İçimizdeki Yoksulluk
Mal, ömrün huzur ve asayişi içindir;
Ömür, mal cem eylemek için değildir.
Yoksulluk, ’yok’u ve ’yokluk’u ifade eder. Yoksulluk, sadece insanın maddî nesne ya da araçlardan yoksun olması anlamına gelmemektedir. Ancak günümüzde sosyal bilimlerde yoksulluk kavramı, çoğu kez ekonomik (maddî) boyutuyla, yani dar anlamıyla ele alınmakta; maddî yetersizlik veya güçsüzlük olarak tanımlanmaktadır. iç (manevî) yoksunluk veya yoksulluk gündemde tutulmamaktadır.
Söz konusu tanımla, biyolojik ihtiyaçların insanı tek başına mutlu edebileceği anlayışı vurgulanmaya çalışılmaktadır.
Oysaki yoksulluk tanımı, görecelidir.
Yoksul olmadığı halde kişi, kendisini bir başkasına göre yoksul sayabilir veya hissedebilir. Nitekim günümüzde birçok kişi, gerçekten yoksul olmadığı halde kendini yoksul hissetmektedir. Çünkü tüketim kültürü sayesinde zaruri olmayan ihtiyaç maddeleri zaruri hâle gelmiş, her yeni çıkan ürün, model, bir ihtiyaç olarak algılanmaya, başlanmıştır. Modern dünya, insanı göreceli bir yoksulluğa itmiş, kazandığından daha çok tüketmeye yöneltmiştir. Sonuçta insanda maddeye karşı aşırı bir doyumsuzluk, iç yoksunluk baş göstermiştir.
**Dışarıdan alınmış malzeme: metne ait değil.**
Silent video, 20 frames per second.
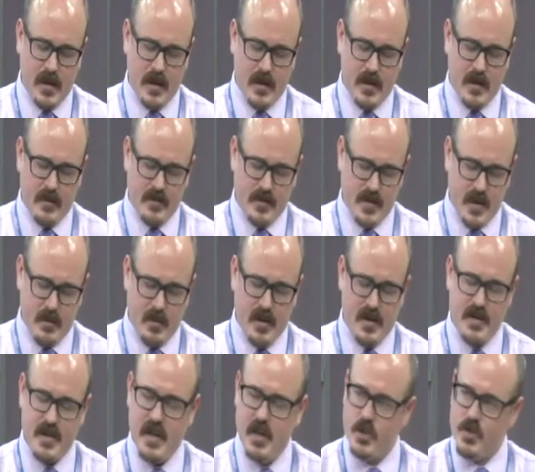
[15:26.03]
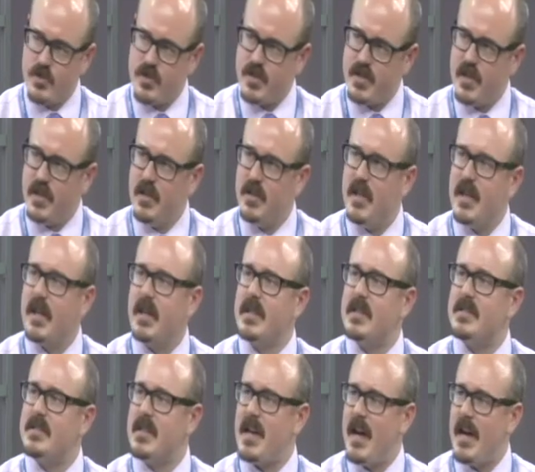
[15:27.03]
if somebody's interested, they can
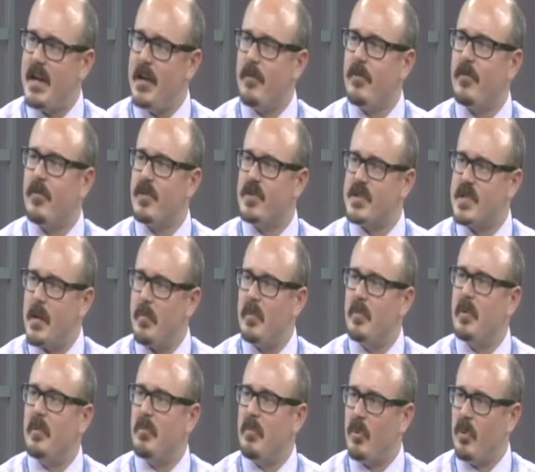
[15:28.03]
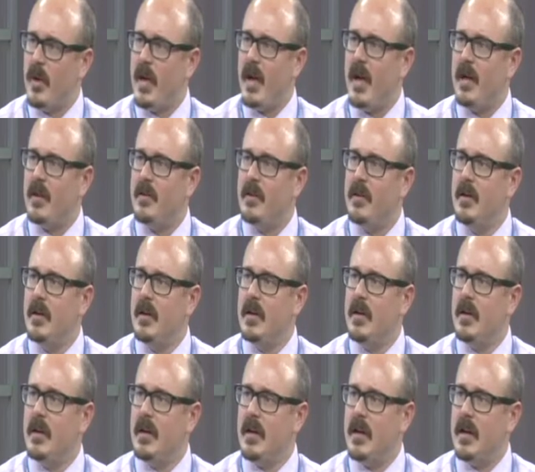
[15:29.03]
sign up for a supplement plan
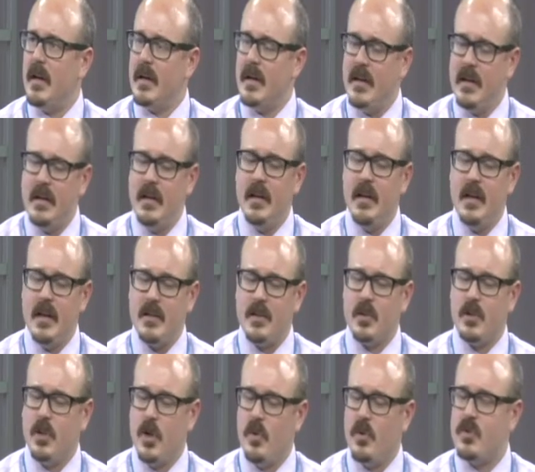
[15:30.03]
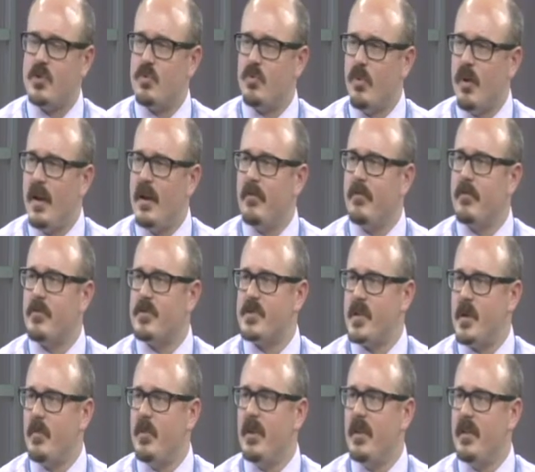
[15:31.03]
and get in at the lowest rate for
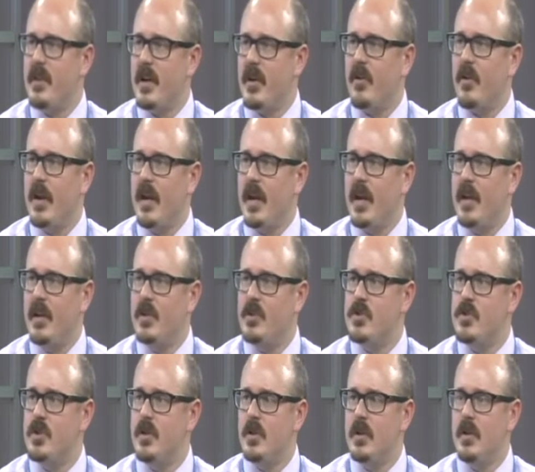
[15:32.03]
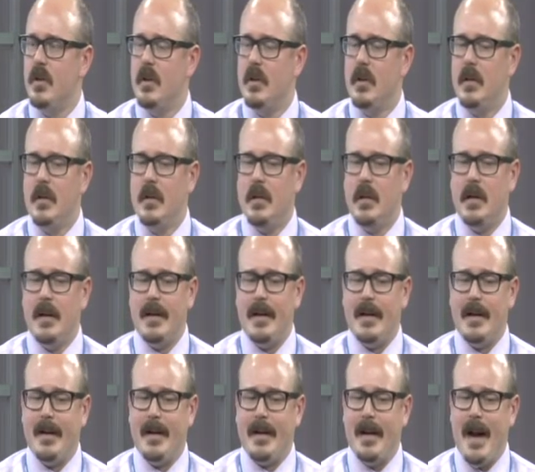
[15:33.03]
somebody their age.
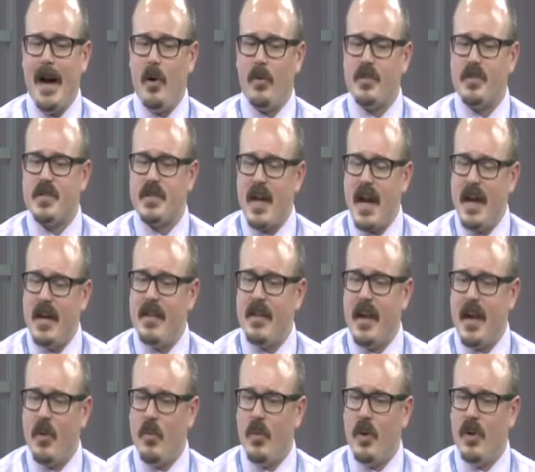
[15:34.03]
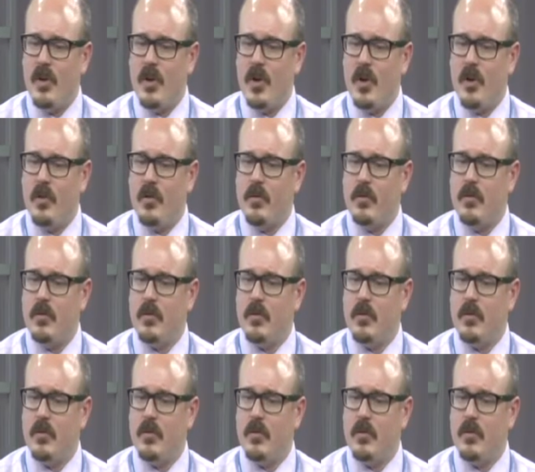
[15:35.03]
Outside of that window,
Günümüzde yoksulluğu tanımlar iken insanın mana yönünü, iç yoksunluğunu ele alan tanımların ön plana çıkartılmasına ihtiyaç var. Zira yoksulluğu önleme veya tüketmenin yollarından biri, insanın iç dünyasının, manevî duygularının beslenmesi, zenginleştirilmesidir. Çünkü paylaşma, dayanışma sevgi, şefkat, merhamet, infak, sadaka duyguları olmadan yoksulluk tüketilemez. Nitekim bugün küresel çapta bir insanlık aşınmasına tanık oluyoruz.
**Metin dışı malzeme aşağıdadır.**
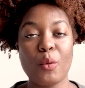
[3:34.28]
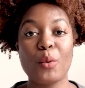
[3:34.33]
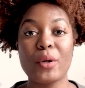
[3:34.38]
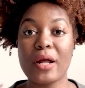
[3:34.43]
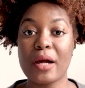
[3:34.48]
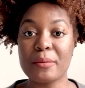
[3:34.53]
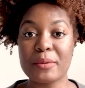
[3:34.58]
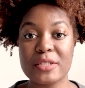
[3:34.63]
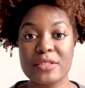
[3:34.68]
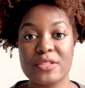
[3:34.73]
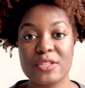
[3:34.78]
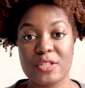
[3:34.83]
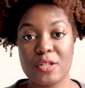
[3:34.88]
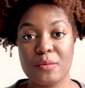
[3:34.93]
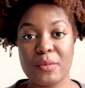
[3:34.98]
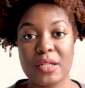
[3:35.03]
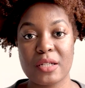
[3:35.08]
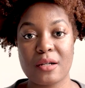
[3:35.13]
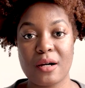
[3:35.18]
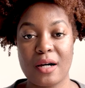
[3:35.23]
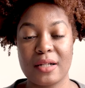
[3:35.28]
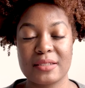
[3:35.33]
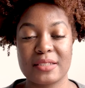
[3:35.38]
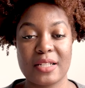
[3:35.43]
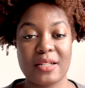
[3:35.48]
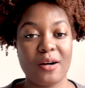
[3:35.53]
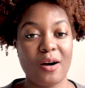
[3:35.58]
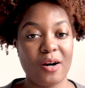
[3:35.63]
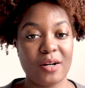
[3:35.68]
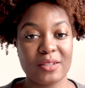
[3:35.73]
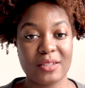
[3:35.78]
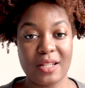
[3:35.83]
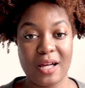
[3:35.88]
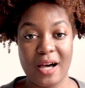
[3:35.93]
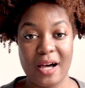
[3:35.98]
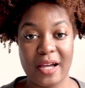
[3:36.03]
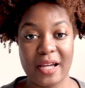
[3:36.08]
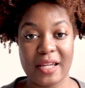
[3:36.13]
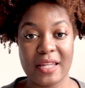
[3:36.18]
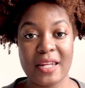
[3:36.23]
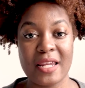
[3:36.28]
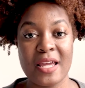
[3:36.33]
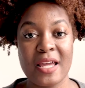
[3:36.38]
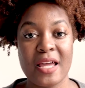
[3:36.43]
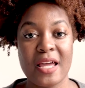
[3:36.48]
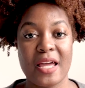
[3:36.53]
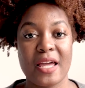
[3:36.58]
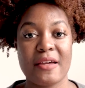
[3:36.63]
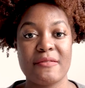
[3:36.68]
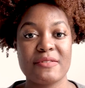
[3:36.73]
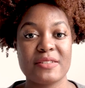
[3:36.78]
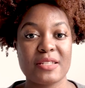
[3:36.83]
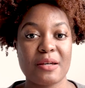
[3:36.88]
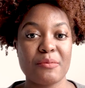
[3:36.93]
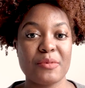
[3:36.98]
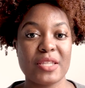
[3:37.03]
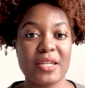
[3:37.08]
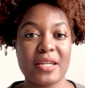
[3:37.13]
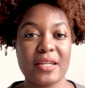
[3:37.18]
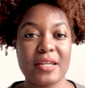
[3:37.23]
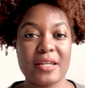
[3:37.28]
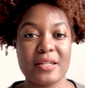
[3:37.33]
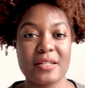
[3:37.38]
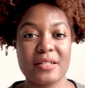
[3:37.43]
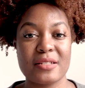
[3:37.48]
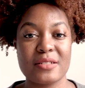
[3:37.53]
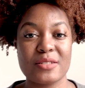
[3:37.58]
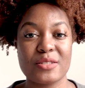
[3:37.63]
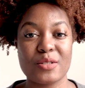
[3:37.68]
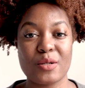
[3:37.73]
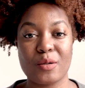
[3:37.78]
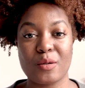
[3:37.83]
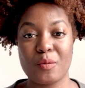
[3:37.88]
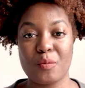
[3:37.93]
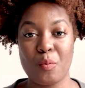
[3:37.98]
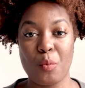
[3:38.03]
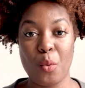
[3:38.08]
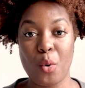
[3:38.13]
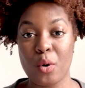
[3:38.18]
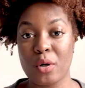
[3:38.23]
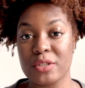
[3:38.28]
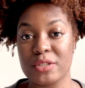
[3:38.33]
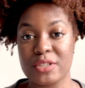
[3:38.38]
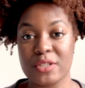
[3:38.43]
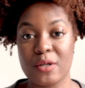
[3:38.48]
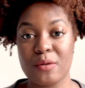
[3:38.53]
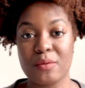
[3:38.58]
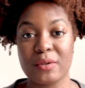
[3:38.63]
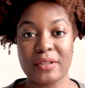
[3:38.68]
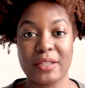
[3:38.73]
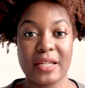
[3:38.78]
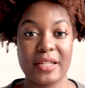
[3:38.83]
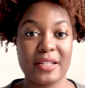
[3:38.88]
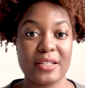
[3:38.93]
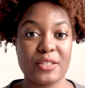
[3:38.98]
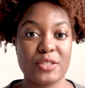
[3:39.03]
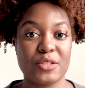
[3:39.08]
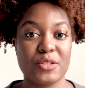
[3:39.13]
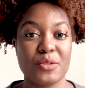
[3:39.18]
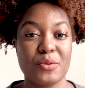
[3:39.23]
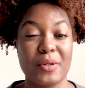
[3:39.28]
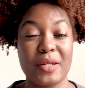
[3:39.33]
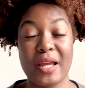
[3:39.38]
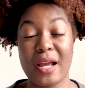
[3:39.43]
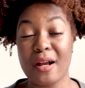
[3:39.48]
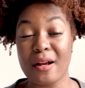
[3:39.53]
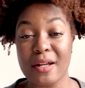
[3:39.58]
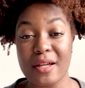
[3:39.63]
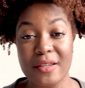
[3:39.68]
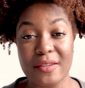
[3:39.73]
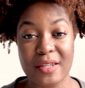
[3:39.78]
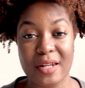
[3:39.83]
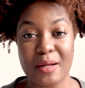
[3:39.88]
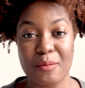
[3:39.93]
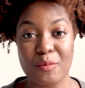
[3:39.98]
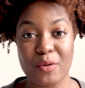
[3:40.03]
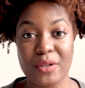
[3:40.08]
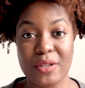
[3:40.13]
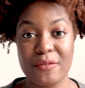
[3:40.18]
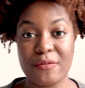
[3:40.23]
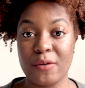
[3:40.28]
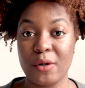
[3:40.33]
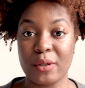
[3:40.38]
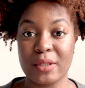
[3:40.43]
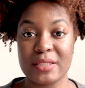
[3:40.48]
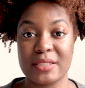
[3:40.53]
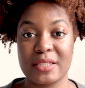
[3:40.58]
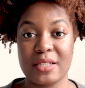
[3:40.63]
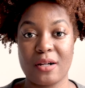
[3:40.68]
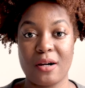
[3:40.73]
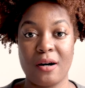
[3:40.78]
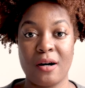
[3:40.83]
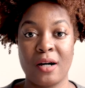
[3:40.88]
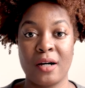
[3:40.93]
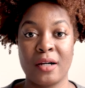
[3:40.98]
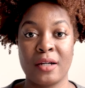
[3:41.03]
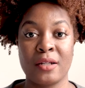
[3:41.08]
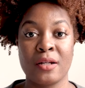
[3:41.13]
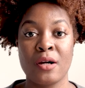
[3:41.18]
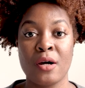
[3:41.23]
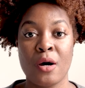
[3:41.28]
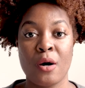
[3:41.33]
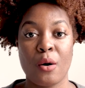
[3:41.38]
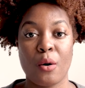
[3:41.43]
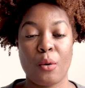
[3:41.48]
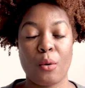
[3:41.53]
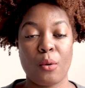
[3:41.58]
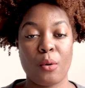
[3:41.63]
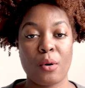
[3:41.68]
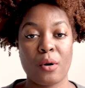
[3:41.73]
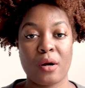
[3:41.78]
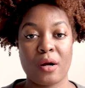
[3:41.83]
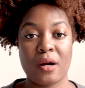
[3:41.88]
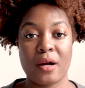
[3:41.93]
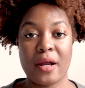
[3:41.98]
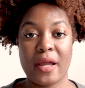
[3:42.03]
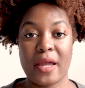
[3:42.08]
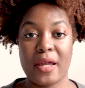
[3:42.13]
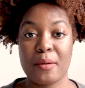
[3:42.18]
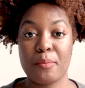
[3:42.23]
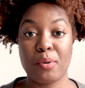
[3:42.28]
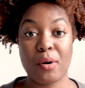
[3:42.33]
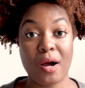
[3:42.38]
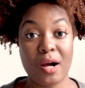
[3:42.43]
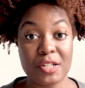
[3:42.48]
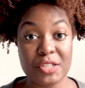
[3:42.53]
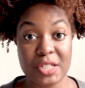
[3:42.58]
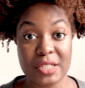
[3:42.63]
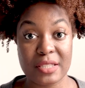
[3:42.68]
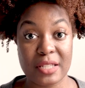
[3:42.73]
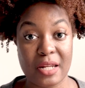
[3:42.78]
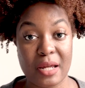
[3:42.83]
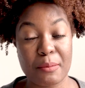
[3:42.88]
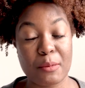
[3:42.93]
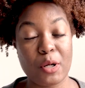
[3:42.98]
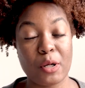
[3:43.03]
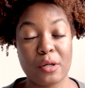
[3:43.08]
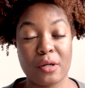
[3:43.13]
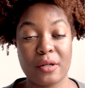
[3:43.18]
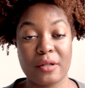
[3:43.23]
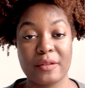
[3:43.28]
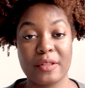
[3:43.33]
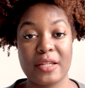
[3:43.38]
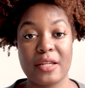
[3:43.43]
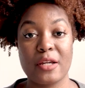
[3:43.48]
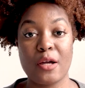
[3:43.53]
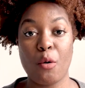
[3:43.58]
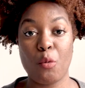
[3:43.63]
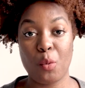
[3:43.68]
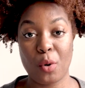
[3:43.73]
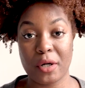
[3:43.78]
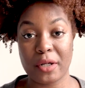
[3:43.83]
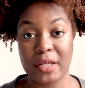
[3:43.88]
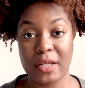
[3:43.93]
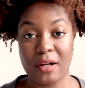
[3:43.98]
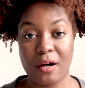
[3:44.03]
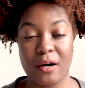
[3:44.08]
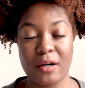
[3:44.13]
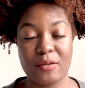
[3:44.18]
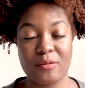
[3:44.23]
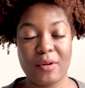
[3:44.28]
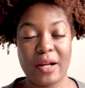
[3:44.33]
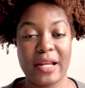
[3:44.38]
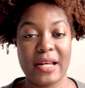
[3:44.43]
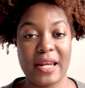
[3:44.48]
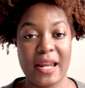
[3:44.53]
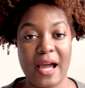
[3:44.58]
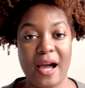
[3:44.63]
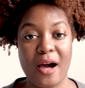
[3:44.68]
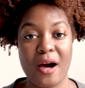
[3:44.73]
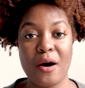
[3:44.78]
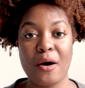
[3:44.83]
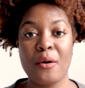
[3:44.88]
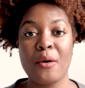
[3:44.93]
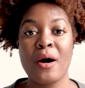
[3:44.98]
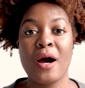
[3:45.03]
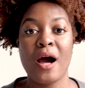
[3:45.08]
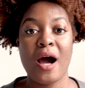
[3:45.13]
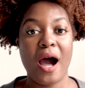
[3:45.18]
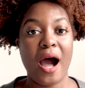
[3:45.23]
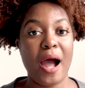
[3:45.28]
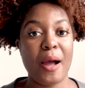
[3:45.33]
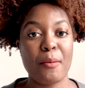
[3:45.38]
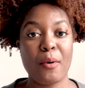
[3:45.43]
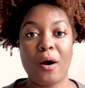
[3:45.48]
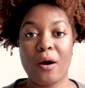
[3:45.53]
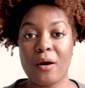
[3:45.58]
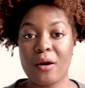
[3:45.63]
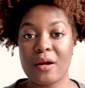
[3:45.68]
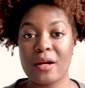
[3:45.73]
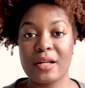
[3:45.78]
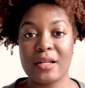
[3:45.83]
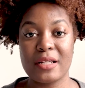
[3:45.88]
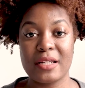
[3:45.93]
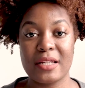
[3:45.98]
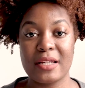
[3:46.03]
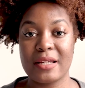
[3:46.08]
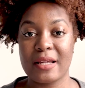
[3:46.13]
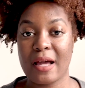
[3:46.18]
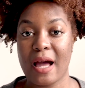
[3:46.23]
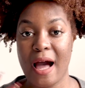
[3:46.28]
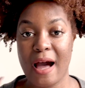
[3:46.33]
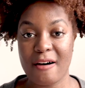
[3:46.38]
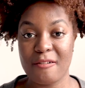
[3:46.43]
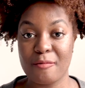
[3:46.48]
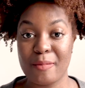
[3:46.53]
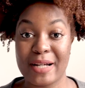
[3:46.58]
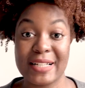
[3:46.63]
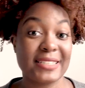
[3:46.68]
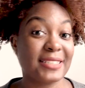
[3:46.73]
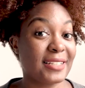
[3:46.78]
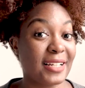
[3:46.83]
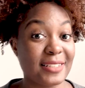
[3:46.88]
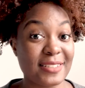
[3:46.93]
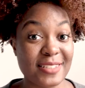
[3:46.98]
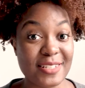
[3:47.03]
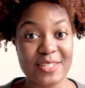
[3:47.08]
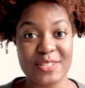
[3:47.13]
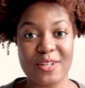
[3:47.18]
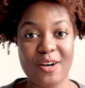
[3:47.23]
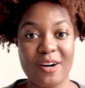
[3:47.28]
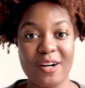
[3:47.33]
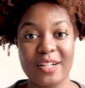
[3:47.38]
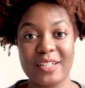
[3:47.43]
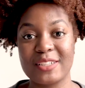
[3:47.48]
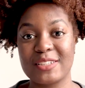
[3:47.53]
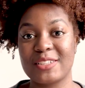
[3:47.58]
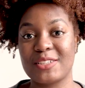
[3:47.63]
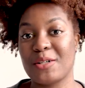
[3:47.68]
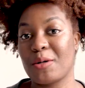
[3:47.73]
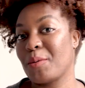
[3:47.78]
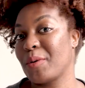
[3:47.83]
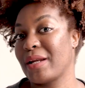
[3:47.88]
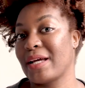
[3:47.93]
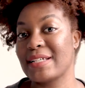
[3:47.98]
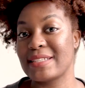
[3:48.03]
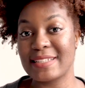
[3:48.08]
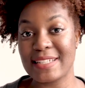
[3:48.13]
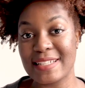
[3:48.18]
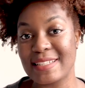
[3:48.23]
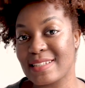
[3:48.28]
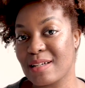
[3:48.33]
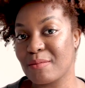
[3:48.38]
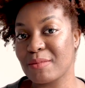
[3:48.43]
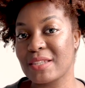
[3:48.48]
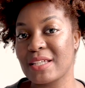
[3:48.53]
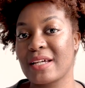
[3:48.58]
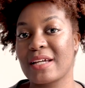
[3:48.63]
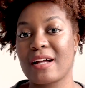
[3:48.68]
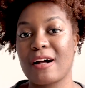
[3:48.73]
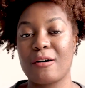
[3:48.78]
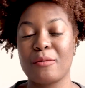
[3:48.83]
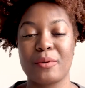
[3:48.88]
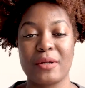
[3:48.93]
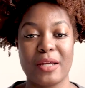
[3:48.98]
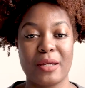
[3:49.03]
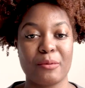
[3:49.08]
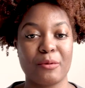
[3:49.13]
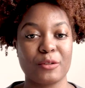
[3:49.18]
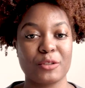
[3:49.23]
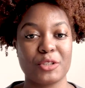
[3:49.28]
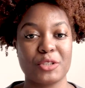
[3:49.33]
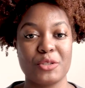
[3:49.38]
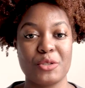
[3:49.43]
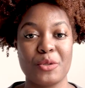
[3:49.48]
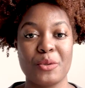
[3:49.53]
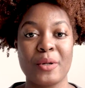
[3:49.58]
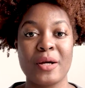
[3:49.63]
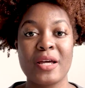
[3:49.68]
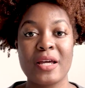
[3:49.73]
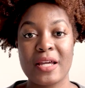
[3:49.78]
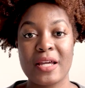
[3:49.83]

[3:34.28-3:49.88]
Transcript: when I'm consuming content online, if something is more so related to an area that I'm really focusing on or a project that I'm currently working on right now, I'm already have my senses on. So when I see something, I'll be able to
İnsanın insana karşı sorumluluğu azalmış, birbirinin dert ve sıkıntılarına duyarsızlık artmış, açlık ve sefalet küresel bir sorun hâline gelmiştir. Dünya kaynakları yeterli olmakla birlikte, hayatı yaşanabilir, anlamlı kılan şefkat ve merhamet duygularından uzaklaşıp nemelâzımcı tavırlar takınma, paylaşma ve dayanışmanın güzellik ve erdeminden uzaklaşma; zengin ve yoksul arasında maddî uçurumlar meydana getirmiştir. Aşırı dünyevileşme, maddeye bağımlılık; maddî imkansızlık, yoksulluk kadar yıkıcı olmaya başlamıştır. Bu açıdan yoksulluğun nedenlerinden birini de maneviyat yoksunluğu olarak saymamız mümkün.
İnsanın manevî ihtiyaçlarını göz ardı ederek sadece maddî ihtiyaçlarının yokluğunu önemsemek, diğer bir yönünü ihmal etmek tek taraflı bir yaklaşımdır. Çünkü insan, beden ve ruhtan mürekkep bir varlık. İnsanın hayatını anlamlı kılan şey, onun manevî yönüdür, insan, biyolojik bir varlık olduğu kadar aynı zamanda toplumsal ve manevî bir varlıktır. Onun biyolojik varlığını sürdürebilmesi için gerekli olan beslenme, giyim, sağlık, barınma ihtiyaçları kadar, kültür, estetik, dinî, ahlâkî değerlere de ihtiyacı vardır.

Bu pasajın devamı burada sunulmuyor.